INFORMATION:

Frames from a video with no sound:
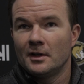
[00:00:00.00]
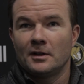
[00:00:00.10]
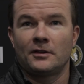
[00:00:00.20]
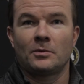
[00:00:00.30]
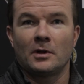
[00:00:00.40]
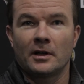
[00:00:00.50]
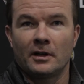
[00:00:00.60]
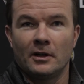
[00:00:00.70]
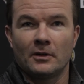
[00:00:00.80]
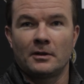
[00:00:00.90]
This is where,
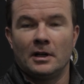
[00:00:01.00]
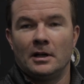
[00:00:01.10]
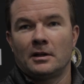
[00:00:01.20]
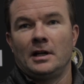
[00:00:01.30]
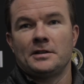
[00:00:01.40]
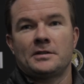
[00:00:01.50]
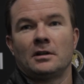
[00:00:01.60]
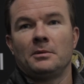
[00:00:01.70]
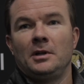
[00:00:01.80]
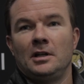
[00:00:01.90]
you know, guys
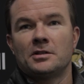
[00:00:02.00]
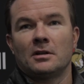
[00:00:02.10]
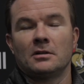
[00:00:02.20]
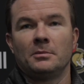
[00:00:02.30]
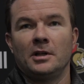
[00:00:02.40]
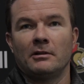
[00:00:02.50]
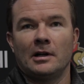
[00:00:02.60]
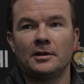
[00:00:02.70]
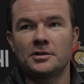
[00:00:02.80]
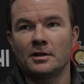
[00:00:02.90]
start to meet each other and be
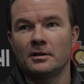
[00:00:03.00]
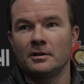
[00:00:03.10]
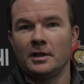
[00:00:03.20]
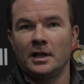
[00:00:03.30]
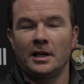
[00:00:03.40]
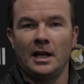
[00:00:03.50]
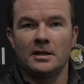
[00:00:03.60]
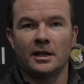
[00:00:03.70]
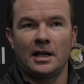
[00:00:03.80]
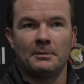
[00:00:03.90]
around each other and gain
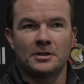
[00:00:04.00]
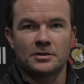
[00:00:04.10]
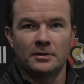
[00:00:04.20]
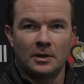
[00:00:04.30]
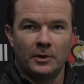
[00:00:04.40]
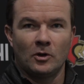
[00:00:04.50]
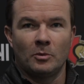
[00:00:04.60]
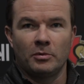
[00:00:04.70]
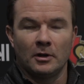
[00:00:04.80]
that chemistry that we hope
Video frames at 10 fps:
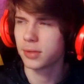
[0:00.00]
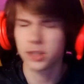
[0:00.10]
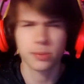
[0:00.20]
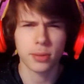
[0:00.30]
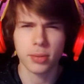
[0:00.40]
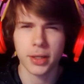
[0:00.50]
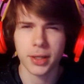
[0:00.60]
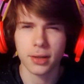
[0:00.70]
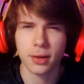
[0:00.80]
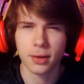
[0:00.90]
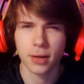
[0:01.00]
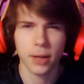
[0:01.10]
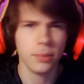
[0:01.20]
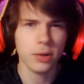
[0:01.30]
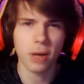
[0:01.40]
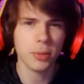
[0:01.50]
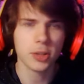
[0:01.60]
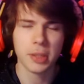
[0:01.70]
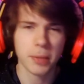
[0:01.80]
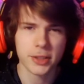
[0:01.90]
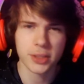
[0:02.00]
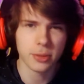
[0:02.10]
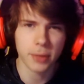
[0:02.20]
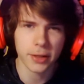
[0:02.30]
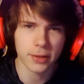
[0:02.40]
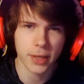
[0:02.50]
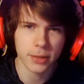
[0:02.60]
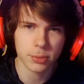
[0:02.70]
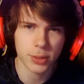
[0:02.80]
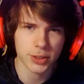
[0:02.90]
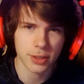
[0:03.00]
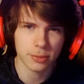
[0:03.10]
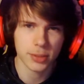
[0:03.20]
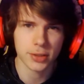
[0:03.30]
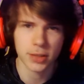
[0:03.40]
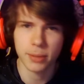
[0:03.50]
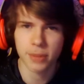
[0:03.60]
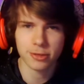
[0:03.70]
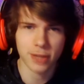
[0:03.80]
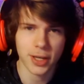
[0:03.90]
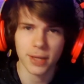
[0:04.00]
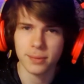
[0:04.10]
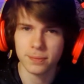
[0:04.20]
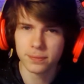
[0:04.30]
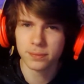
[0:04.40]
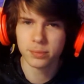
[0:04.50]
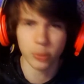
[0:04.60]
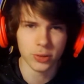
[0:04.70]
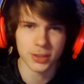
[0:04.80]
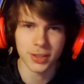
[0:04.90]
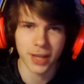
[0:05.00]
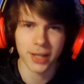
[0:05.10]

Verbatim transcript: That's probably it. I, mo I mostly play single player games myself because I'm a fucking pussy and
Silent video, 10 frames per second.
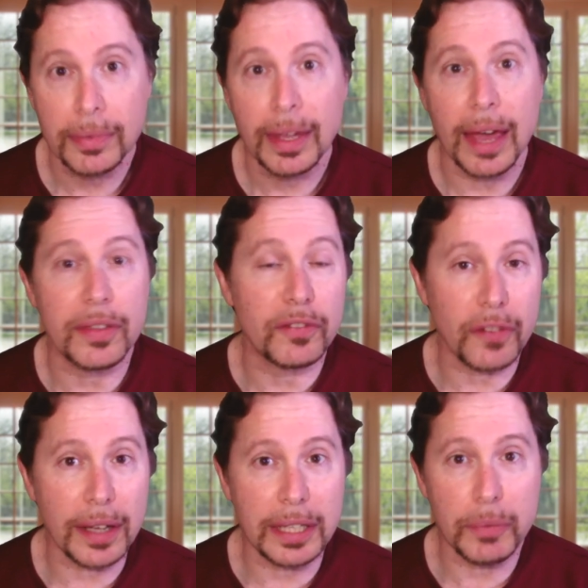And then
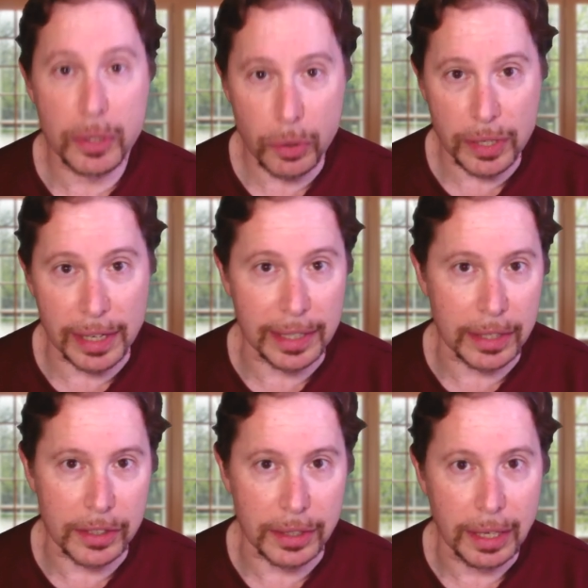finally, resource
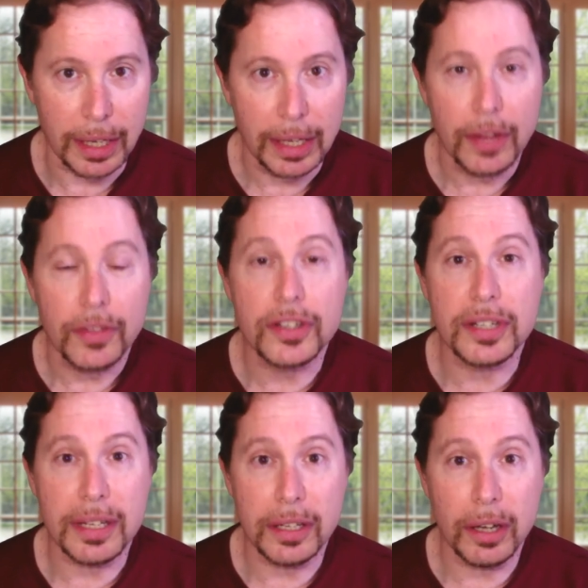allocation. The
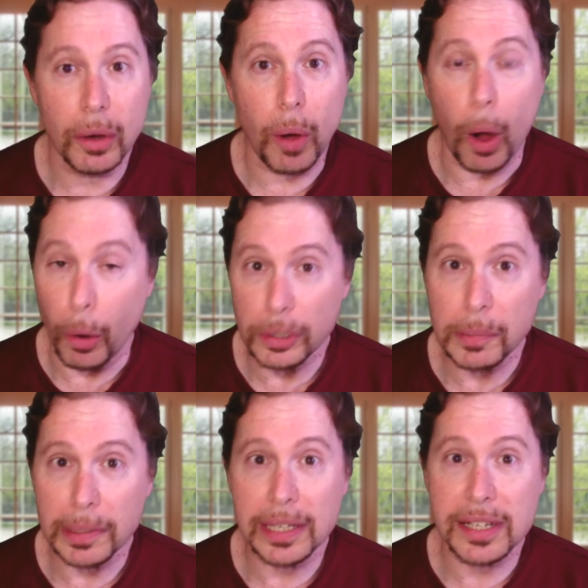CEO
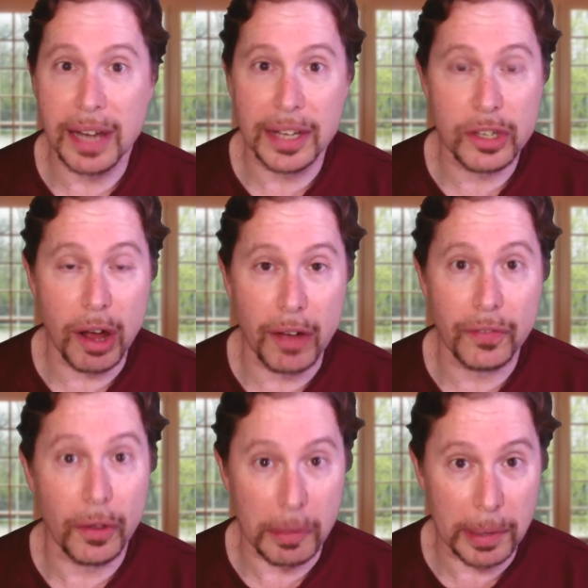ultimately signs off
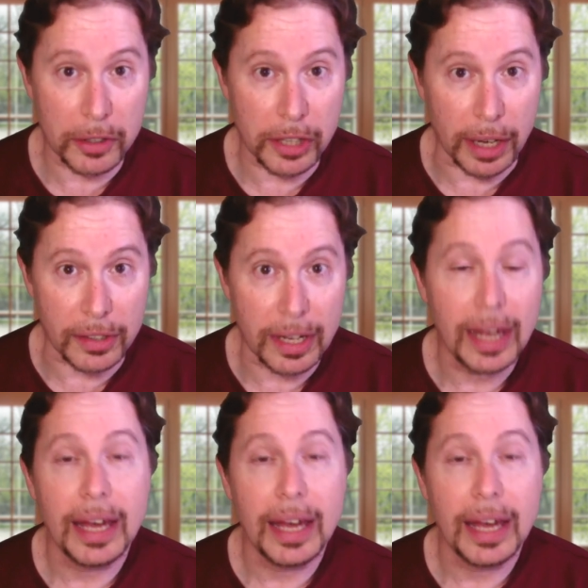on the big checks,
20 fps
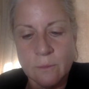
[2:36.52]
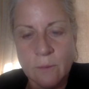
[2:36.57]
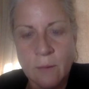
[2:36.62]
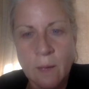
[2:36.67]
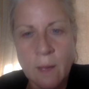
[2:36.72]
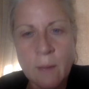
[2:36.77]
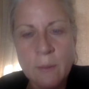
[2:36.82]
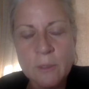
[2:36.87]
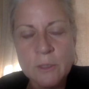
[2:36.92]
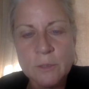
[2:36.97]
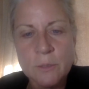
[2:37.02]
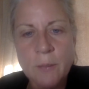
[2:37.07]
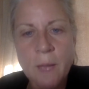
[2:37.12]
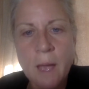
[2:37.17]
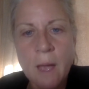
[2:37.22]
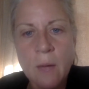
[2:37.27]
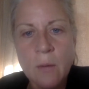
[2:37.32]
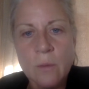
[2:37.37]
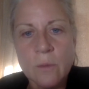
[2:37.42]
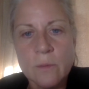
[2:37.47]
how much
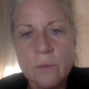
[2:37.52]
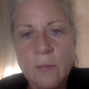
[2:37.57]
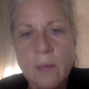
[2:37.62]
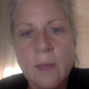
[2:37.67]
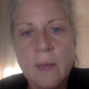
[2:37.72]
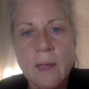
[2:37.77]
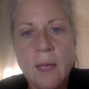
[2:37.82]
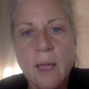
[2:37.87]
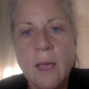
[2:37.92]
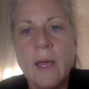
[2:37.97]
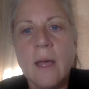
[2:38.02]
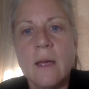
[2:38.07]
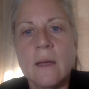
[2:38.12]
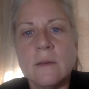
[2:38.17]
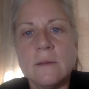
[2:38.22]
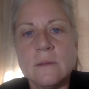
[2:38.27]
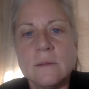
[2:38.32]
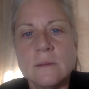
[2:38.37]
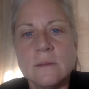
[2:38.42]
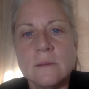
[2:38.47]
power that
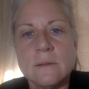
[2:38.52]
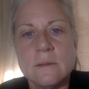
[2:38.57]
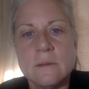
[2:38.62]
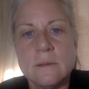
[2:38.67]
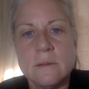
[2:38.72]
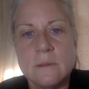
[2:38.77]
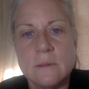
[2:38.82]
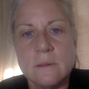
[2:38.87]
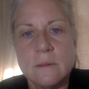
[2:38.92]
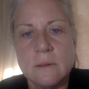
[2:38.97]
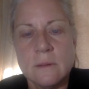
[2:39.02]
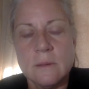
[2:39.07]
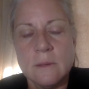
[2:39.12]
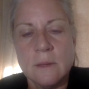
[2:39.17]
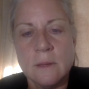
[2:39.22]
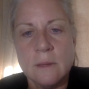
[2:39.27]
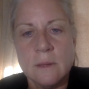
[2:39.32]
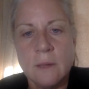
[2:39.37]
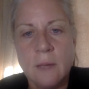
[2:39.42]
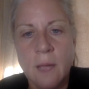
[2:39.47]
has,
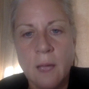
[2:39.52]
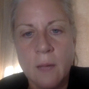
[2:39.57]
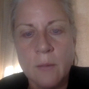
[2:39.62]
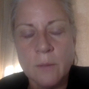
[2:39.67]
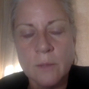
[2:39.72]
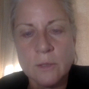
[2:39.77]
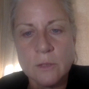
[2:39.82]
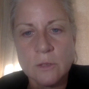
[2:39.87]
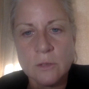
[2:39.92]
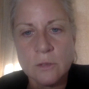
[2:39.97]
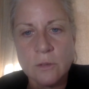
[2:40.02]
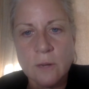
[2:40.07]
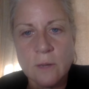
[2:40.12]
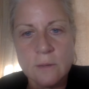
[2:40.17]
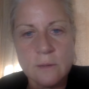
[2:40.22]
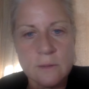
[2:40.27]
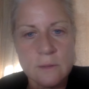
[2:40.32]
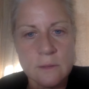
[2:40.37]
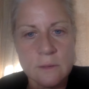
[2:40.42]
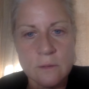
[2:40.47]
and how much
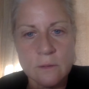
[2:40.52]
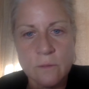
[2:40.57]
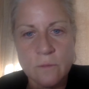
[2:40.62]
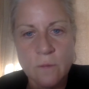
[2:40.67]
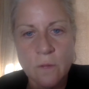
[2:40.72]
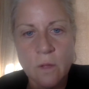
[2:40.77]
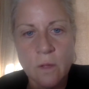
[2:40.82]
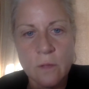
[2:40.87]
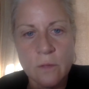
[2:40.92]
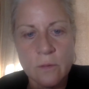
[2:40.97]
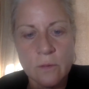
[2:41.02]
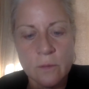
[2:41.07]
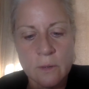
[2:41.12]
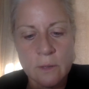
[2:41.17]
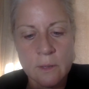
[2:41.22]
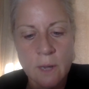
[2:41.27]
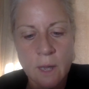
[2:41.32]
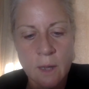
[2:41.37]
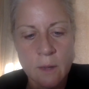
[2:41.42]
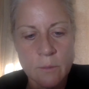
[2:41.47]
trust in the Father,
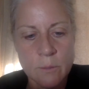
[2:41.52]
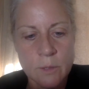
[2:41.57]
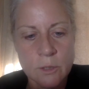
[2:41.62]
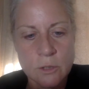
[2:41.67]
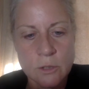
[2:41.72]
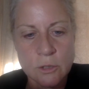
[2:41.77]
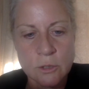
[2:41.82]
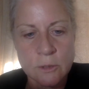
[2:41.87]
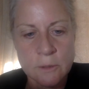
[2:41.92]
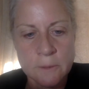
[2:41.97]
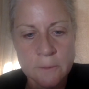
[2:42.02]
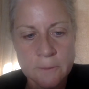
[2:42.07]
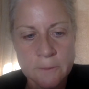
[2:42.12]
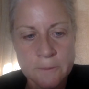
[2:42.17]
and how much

THE PROBLEM: Print each entry above verbatim, pictures left out.

TASK SOLUTION:
Frames from a video with no sound:
[00:00:00.00]
[00:00:00.10]
[00:00:00.20]
[00:00:00.30]
[00:00:00.40]
[00:00:00.50]
[00:00:00.60]
[00:00:00.70]
[00:00:00.80]
[00:00:00.90]
This is where,
[00:00:01.00]
[00:00:01.10]
[00:00:01.20]
[00:00:01.30]
[00:00:01.40]
[00:00:01.50]
[00:00:01.60]
[00:00:01.70]
[00:00:01.80]
[00:00:01.90]
you know, guys
[00:00:02.00]
[00:00:02.10]
[00:00:02.20]
[00:00:02.30]
[00:00:02.40]
[00:00:02.50]
[00:00:02.60]
[00:00:02.70]
[00:00:02.80]
[00:00:02.90]
start to meet each other and be
[00:00:03.00]
[00:00:03.10]
[00:00:03.20]
[00:00:03.30]
[00:00:03.40]
[00:00:03.50]
[00:00:03.60]
[00:00:03.70]
[00:00:03.80]
[00:00:03.90]
around each other and gain
[00:00:04.00]
[00:00:04.10]
[00:00:04.20]
[00:00:04.30]
[00:00:04.40]
[00:00:04.50]
[00:00:04.60]
[00:00:04.70]
[00:00:04.80]
that chemistry that we hope
Video frames at 10 fps:
[0:00.00]
[0:00.10]
[0:00.20]
[0:00.30]
[0:00.40]
[0:00.50]
[0:00.60]
[0:00.70]
[0:00.80]
[0:00.90]
[0:01.00]
[0:01.10]
[0:01.20]
[0:01.30]
[0:01.40]
[0:01.50]
[0:01.60]
[0:01.70]
[0:01.80]
[0:01.90]
[0:02.00]
[0:02.10]
[0:02.20]
[0:02.30]
[0:02.40]
[0:02.50]
[0:02.60]
[0:02.70]
[0:02.80]
[0:02.90]
[0:03.00]
[0:03.10]
[0:03.20]
[0:03.30]
[0:03.40]
[0:03.50]
[0:03.60]
[0:03.70]
[0:03.80]
[0:03.90]
[0:04.00]
[0:04.10]
[0:04.20]
[0:04.30]
[0:04.40]
[0:04.50]
[0:04.60]
[0:04.70]
[0:04.80]
[0:04.90]
[0:05.00]
[0:05.10]

Verbatim transcript: That's probably it. I, mo I mostly play single player games myself because I'm a fucking pussy and
Silent video, 10 frames per second.
And then
finally, resource
allocation. The
CEO
ultimately signs off
on the big checks,
20 fps
[2:36.52]
[2:36.57]
[2:36.62]
[2:36.67]
[2:36.72]
[2:36.77]
[2:36.82]
[2:36.87]
[2:36.92]
[2:36.97]
[2:37.02]
[2:37.07]
[2:37.12]
[2:37.17]
[2:37.22]
[2:37.27]
[2:37.32]
[2:37.37]
[2:37.42]
[2:37.47]
how much
[2:37.52]
[2:37.57]
[2:37.62]
[2:37.67]
[2:37.72]
[2:37.77]
[2:37.82]
[2:37.87]
[2:37.92]
[2:37.97]
[2:38.02]
[2:38.07]
[2:38.12]
[2:38.17]
[2:38.22]
[2:38.27]
[2:38.32]
[2:38.37]
[2:38.42]
[2:38.47]
power that
[2:38.52]
[2:38.57]
[2:38.62]
[2:38.67]
[2:38.72]
[2:38.77]
[2:38.82]
[2:38.87]
[2:38.92]
[2:38.97]
[2:39.02]
[2:39.07]
[2:39.12]
[2:39.17]
[2:39.22]
[2:39.27]
[2:39.32]
[2:39.37]
[2:39.42]
[2:39.47]
has,
[2:39.52]
[2:39.57]
[2:39.62]
[2:39.67]
[2:39.72]
[2:39.77]
[2:39.82]
[2:39.87]
[2:39.92]
[2:39.97]
[2:40.02]
[2:40.07]
[2:40.12]
[2:40.17]
[2:40.22]
[2:40.27]
[2:40.32]
[2:40.37]
[2:40.42]
[2:40.47]
and how much
[2:40.52]
[2:40.57]
[2:40.62]
[2:40.67]
[2:40.72]
[2:40.77]
[2:40.82]
[2:40.87]
[2:40.92]
[2:40.97]
[2:41.02]
[2:41.07]
[2:41.12]
[2:41.17]
[2:41.22]
[2:41.27]
[2:41.32]
[2:41.37]
[2:41.42]
[2:41.47]
trust in the Father,
[2:41.52]
[2:41.57]
[2:41.62]
[2:41.67]
[2:41.72]
[2:41.77]
[2:41.82]
[2:41.87]
[2:41.92]
[2:41.97]
[2:42.02]
[2:42.07]
[2:42.12]
[2:42.17]
and how much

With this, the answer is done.